-- Dataset records follows --
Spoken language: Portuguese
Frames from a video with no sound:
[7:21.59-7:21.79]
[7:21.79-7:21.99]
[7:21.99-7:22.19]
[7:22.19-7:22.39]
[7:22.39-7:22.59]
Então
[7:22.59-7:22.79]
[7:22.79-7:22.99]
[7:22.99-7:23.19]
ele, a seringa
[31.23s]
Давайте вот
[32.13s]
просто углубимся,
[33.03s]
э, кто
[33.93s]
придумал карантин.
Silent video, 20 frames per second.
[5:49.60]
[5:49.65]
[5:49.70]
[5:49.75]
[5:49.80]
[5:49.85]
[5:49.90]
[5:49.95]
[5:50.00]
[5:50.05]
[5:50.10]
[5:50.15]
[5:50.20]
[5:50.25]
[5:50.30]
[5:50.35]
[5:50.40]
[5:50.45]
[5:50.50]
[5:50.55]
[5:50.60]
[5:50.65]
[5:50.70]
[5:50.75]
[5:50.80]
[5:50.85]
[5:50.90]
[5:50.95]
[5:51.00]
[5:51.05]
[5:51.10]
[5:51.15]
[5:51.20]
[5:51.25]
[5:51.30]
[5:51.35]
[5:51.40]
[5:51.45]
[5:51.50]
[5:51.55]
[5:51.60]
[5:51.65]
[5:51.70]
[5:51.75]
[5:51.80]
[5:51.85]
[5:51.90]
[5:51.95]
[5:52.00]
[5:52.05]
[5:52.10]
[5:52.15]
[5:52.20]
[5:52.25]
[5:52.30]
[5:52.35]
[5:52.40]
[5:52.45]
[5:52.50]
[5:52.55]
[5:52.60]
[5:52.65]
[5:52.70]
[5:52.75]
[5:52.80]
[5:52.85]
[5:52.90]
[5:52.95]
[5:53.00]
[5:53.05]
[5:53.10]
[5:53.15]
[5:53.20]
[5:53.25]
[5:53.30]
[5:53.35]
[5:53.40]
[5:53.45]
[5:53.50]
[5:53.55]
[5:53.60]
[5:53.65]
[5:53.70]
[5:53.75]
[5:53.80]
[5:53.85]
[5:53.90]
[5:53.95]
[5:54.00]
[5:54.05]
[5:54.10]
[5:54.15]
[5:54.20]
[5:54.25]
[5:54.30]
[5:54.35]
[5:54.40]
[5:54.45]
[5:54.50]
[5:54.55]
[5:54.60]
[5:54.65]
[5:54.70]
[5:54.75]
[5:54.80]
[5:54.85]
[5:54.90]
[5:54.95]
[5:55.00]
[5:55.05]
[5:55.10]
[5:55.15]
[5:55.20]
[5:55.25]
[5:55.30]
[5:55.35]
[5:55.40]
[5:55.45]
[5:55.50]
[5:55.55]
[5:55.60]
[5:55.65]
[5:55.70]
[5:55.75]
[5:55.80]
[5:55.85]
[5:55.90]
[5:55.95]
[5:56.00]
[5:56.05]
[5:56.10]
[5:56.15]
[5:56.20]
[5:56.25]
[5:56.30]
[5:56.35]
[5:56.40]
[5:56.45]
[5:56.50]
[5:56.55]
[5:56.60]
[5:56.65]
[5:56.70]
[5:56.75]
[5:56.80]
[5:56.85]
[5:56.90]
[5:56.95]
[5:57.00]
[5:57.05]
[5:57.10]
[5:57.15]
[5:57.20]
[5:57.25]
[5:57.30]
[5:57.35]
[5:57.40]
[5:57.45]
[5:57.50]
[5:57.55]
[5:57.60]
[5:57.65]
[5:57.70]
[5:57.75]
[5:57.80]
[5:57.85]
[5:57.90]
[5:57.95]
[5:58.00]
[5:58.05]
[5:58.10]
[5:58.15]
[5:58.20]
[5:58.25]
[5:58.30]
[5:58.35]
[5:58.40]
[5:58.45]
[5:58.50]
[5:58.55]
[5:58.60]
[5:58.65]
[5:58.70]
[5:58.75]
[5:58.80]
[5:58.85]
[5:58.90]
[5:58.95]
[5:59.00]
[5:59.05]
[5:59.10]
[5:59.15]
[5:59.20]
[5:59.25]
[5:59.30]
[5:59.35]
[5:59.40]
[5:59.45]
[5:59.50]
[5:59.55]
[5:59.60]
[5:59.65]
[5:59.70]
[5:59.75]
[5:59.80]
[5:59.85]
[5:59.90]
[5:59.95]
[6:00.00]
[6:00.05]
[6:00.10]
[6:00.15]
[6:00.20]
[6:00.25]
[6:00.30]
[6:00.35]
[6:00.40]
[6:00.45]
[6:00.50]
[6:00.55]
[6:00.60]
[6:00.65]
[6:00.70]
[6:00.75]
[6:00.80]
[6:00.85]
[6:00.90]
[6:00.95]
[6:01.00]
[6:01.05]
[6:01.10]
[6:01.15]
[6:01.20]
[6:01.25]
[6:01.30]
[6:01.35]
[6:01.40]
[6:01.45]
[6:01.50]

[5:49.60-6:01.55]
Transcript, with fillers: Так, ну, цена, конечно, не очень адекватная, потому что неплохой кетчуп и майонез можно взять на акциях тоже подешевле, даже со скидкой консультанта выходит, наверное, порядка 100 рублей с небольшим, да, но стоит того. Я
-- Dataset records concluded --
Description of the task: Find every line of the data that includes the string "with". Copy each of those lines.

Reply to the exercise:
Frames from a video with no sound:
Transcript, with fillers: Так, ну, цена, конечно, не очень адекватная, потому что неплохой кетчуп и майонез можно взять на акциях тоже подешевле, даже со скидкой консультанта выходит, наверное, порядка 100 рублей с небольшим, да, но стоит того. Я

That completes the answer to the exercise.